Imagine you are an accomplished marketeer establishing a new campaign for a product and want to find appropriate segments to target, or you are lawyer interested in grouping together different documents depending on their content, or you are analysing credit card transactions to identify similar patterns. In all those cases, and many more, data science can be used to help clustering your data. Clustering analysis is an important area of unsupervised learning that helps us group data together. We have discussed in this blog the difference between supervised and unsupervised learning in the past. As a reminder, we use unsupervised learning when labelled data is not available for our purposes but we want to explore common features in the data. In the examples above, as a marketeer we may find common demographic characteristics in our target audience, or as a lawyer we establish different common themes in the documents in question or, as a fraud analyst we establish common transactions that may highlight outliers in someone’s account.

In all those cases, clustering offers a hand at finding those common traces and there are a variety of clustering algorithms out there. In a previous post, we talked about density based clustering where we discussed its use in anomaly detection, similar to the credit card transactions use-case above. In that post we argued that other algorithms may be easier to understand and implement, for example k-means, and the aim of this post if to do exactly that.

We will first establish the notion of a cluster and determine an important part in the implementation of k-means: centroids. We will see how k-means approaches the issue of similarity and how the groups are updated on every iteration until a stopping condition is met. We will illustrate this with a Python implementation and will finish by looking at how to use this algorithm via the Scikit-learn library.

You can use the code in this post in your own machine, provided you have Python 3.x installed. Alternatively, you can just sign up for free trial access to the Domino MLOps platform and access the code used in this article directly (use the Access Project button at the end of the article) . Let's get started.

## K-Means - what does it mean?

We mentioned that we are interested in finding out commonalities among our data observations. One way to determine that commonality or similarity is through a measure of distance among the data points. The shorter the distance, the more similar the observations are. There are different ways in which we can measure that distance and one that is very familiar to a lot of people is the Euclidean distance. That’s right! The same one we are taught when learning thePythagorean theorem. Let us take a look and consider two data observations over two attributes \(a\) and \(b\). Point \(p_1\) has coordinates \((a_1,b_1 )\) and point \(p_2=(a_2,b_2 )\).

The distance \(\overline{p_1 p_2 }\) is given by:

$$\overline{p_1 p_2 }=\sqrt{(a_2-a_1 )^2+(b_2-b_1 )^2 }$$

The expression above can be extended to more than 2 attributes and the distance can be measured between any two points. For a dataset with \(n\) observations, we assume there are \(k\) groups or clusters, and our aim is to determine which observation corresponds to any of those \(k\) groups. This is an important point to emphasise: the algorithm will not give us the number of clusters, instead we need to define the number\(k\) in advance. We may be able to run the algorithm with different values for \(k\) and determine the best possible solution.
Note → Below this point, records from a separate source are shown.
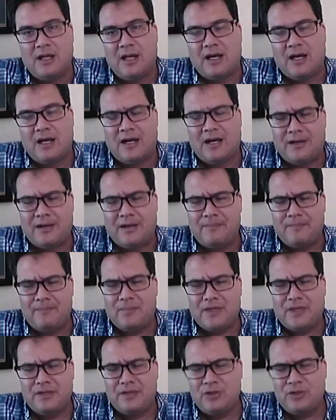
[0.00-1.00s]
um,
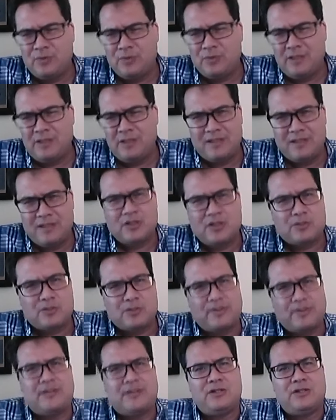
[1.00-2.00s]
you know, you really need to
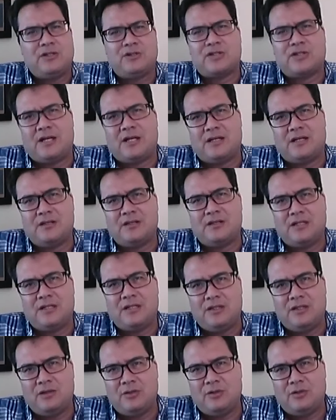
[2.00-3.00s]
explain to your child,
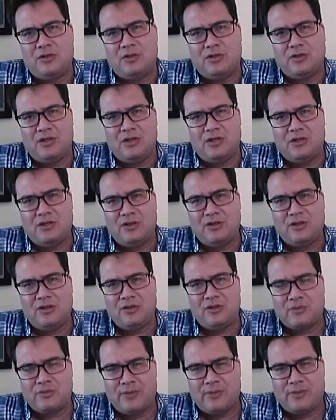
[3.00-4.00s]
you know,
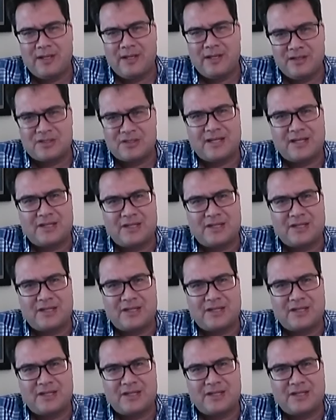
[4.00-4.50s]
your brain is like a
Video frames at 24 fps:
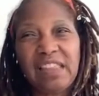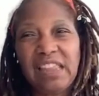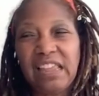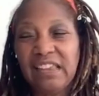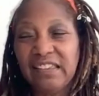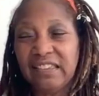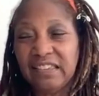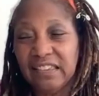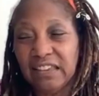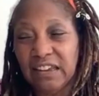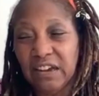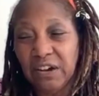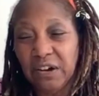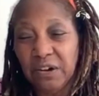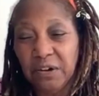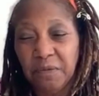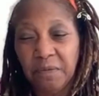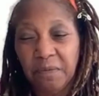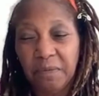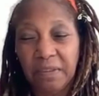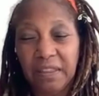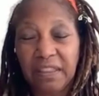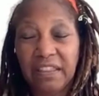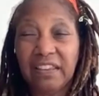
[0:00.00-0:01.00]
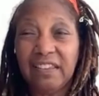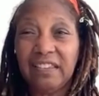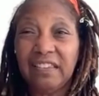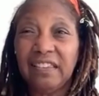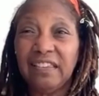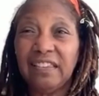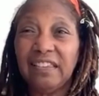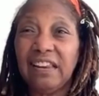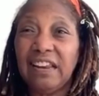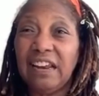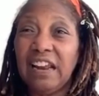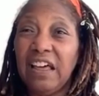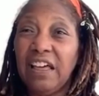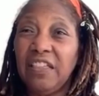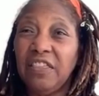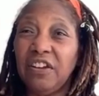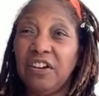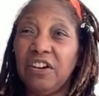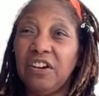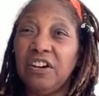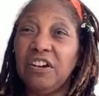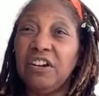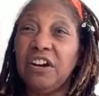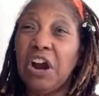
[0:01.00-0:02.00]
So this is
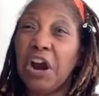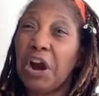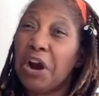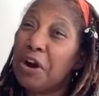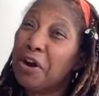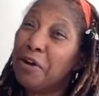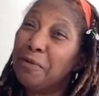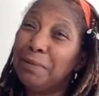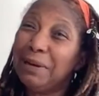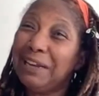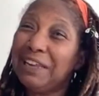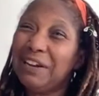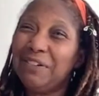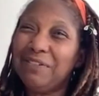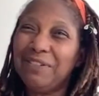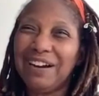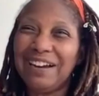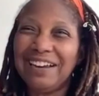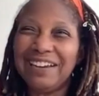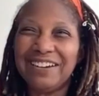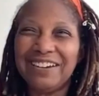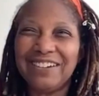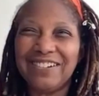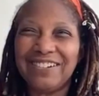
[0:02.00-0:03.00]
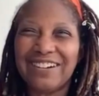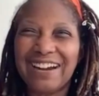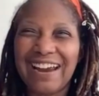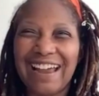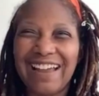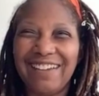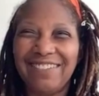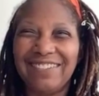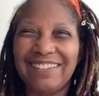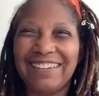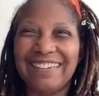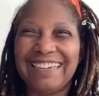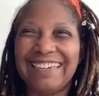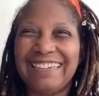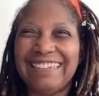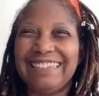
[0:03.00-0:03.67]
another Herbaling while you're traveling.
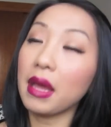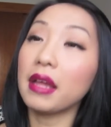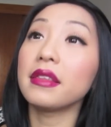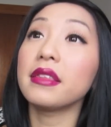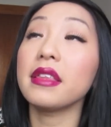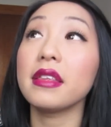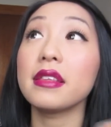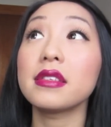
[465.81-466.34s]

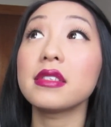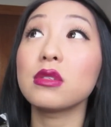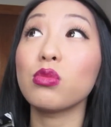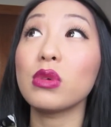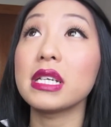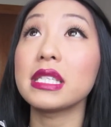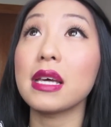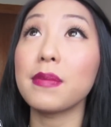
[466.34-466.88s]
And this
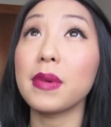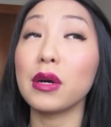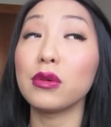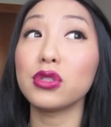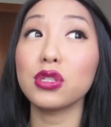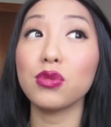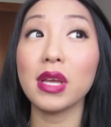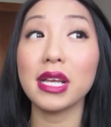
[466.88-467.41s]
was
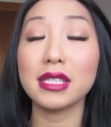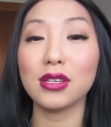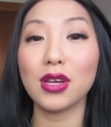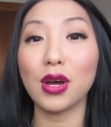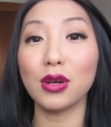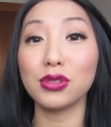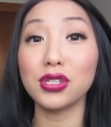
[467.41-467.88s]
about 2 weeks ago.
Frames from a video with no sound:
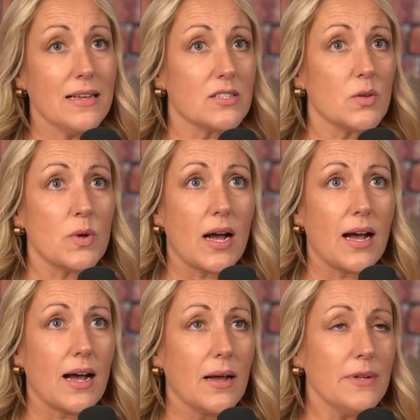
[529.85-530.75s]
so
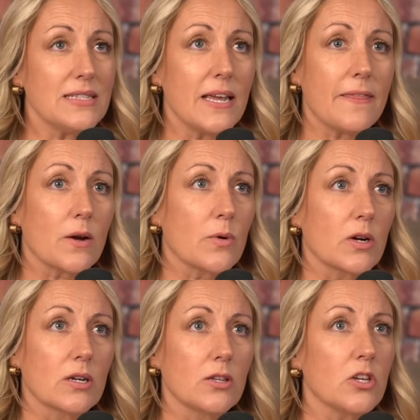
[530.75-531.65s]
I would say there
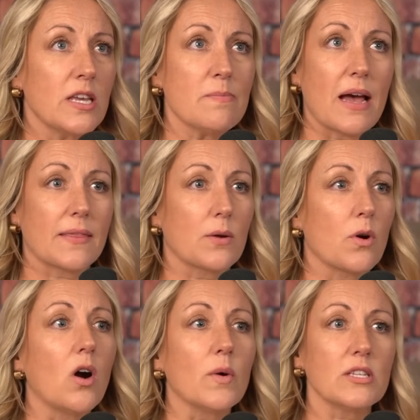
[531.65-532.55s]
were, looking back, there were
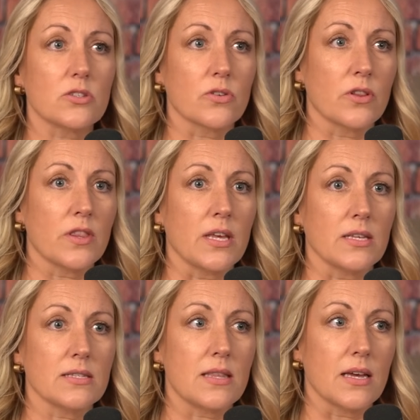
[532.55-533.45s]
always certain
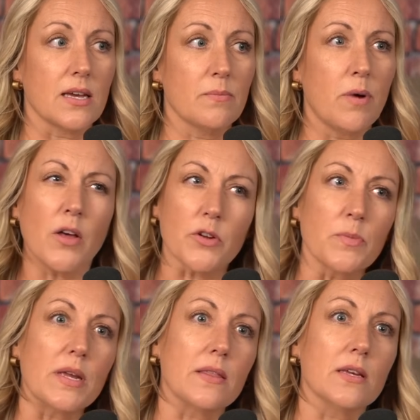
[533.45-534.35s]
things that bothered
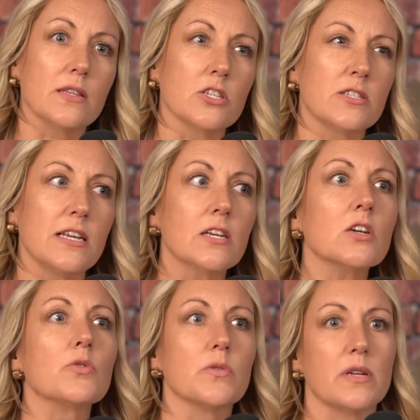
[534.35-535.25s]
me, that those
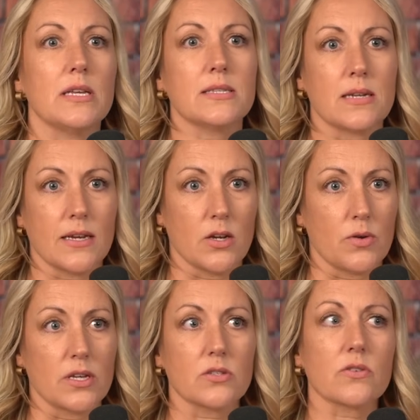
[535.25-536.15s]
incongruities that I
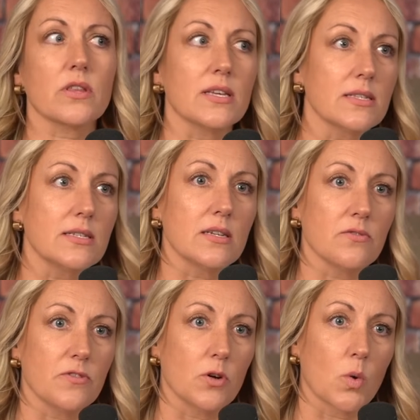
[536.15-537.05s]
noticed or things that didn't
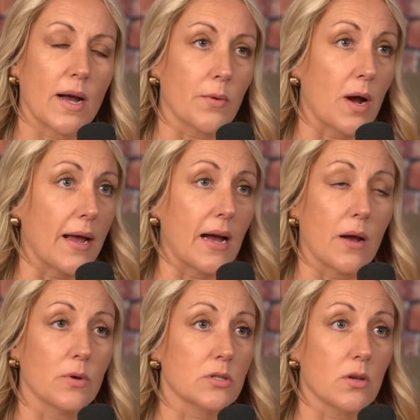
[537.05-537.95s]
feel quite right. I
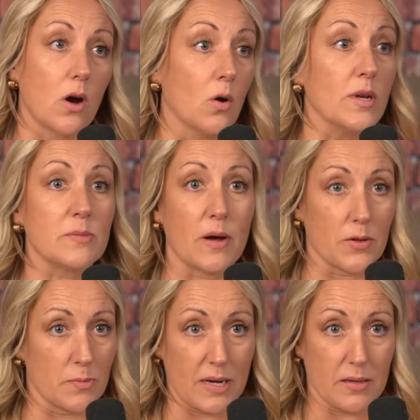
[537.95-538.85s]
was always
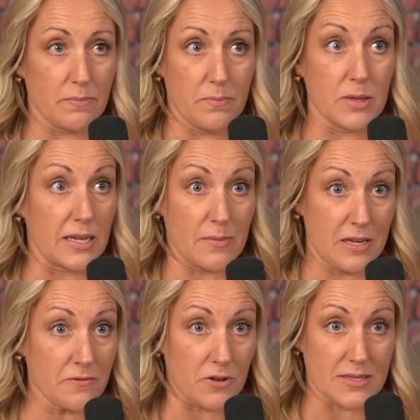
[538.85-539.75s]
bothered by polygamy,
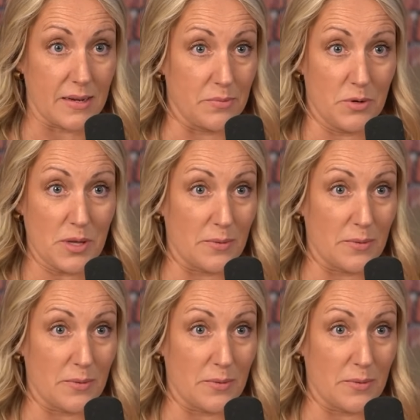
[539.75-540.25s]
for example. That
In a nutshell, \(k\)-means clustering tries to minimise the distances between the observations that belong to a cluster and maximise the distance between the different clusters. In that way, we have cohesion between the observations that belong to a group, while observations that belong to a different group are kept further apart. Please note that as we explained in this post, \(k\)-means is exhaustive in the sense that every single observation in the dataset will be forced to be part of one of the \(k\) clusters assumed.

It should now be clear where the \(k\) in \(k\)-means comes from, but what about the “means” part? Well, it turns out that as part of the algorithm we are also looking to identify the centre for each cluster. We call this a *centroid*, and as we assign observations to one cluster or the other, we update the position of the cluster *centroid*. This is done by taking the mean (average if you will) of all the data points that have been included in that cluster. Easy!

## A recipe for k-means

The recipe for \(k\)-means is quite straightforward.
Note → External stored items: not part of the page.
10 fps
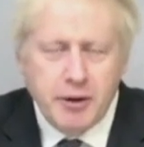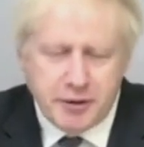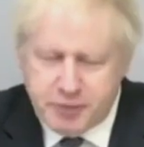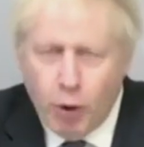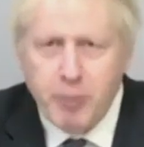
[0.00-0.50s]
a
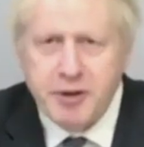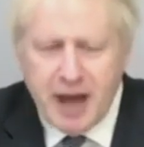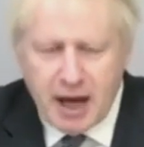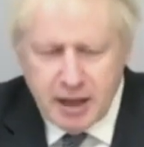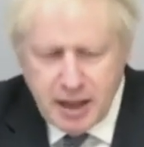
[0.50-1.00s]
swarm
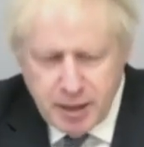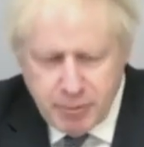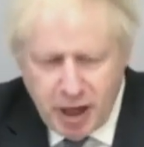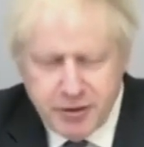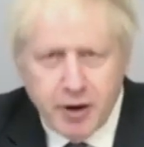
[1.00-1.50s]
attack
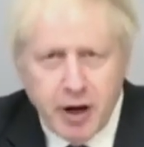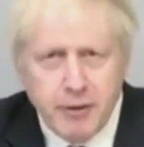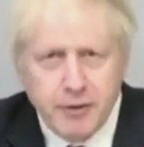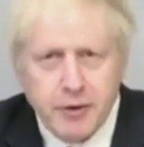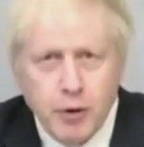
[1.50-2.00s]
by
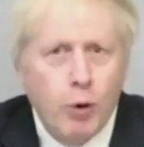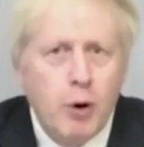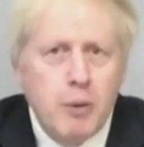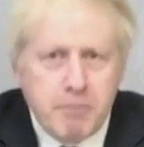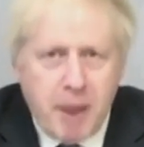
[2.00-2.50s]
drones,
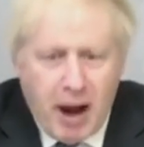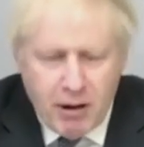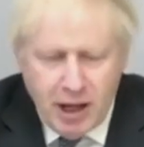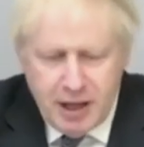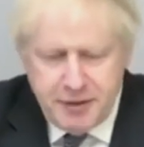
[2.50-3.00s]
or
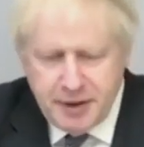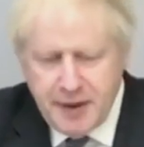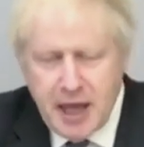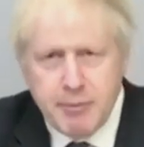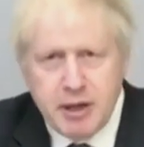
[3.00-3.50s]
paralyzing
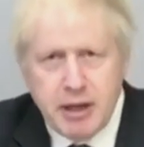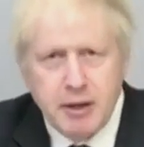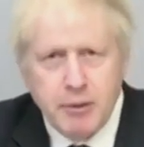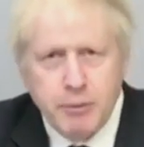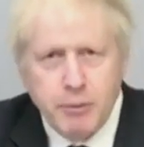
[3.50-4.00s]
the
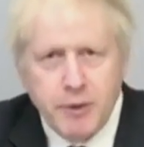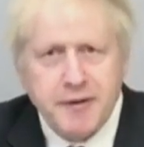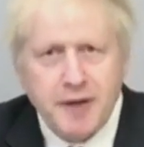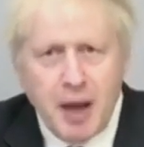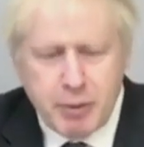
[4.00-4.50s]
enemy with
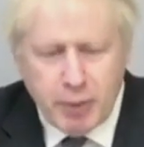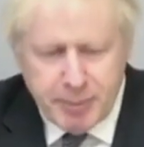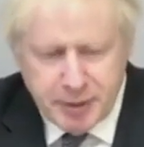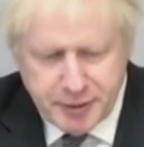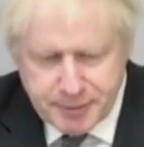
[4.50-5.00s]
cyber
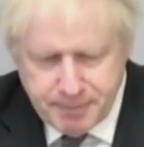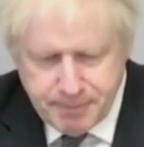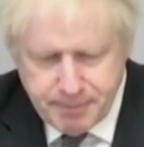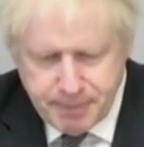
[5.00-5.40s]
weapons.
- Decide how many clusters you want, i.e. choose k
- Randomly assign a centroid to each of the k clusters
- Calculate the distance of all observation to each of the k centroids
- Assign observations to the closest centroid
- Find the new location of the centroid by taking the mean of all the observations in each cluster
- Repeat steps 3-5 until the centroids do not change position

Et voilà!

Take a look at the representation below where the steps are depicted in a schematic way for a 2-dimensional space. The same steps can be applied to more dimensions (i.e. more features or attributes). For simplicity, in the schematic we only show the distance measured to the closest centroid, but in practice all distances need to be considered.

## Getting Started

For the purposes of our implementation, we will take a look at some data with 2 attributes for simplicity. We will then look at an example with more dimension. To get us started we will use a dataset we have prepared and it is available here with the name kmeans_blobs.csv. The data set contains 4 columns with the following information:

*ID*: A unique identifier for the observation*x*: Attribute corresponding to an x coordinate*y*: Attribute corresponding to a y coordinate*Cluster*: An identifier for the cluster the observation belongs to

We will discard column 4 for our analysis, but it may be useful to check the results of the application of \(k\)-means. We will do this in our second example later on. Let us start by reading the dataset:

import numpy as np

import pandas as pd

import matplotlib.pyplot as plt

from matplotlib.colors import ListedColormap

%matplotlib inline

blobs = pd.read_csv('kmeans_blobs.csv')

colnames = list(blobs.columns[1:-1])

blobs.head()

Let us look at the observations in the dataset. We will use the Cluster column to show the different groups that are present in the dataset. Our aim will be to see if the application of the algorithm reproduces closely the groupings.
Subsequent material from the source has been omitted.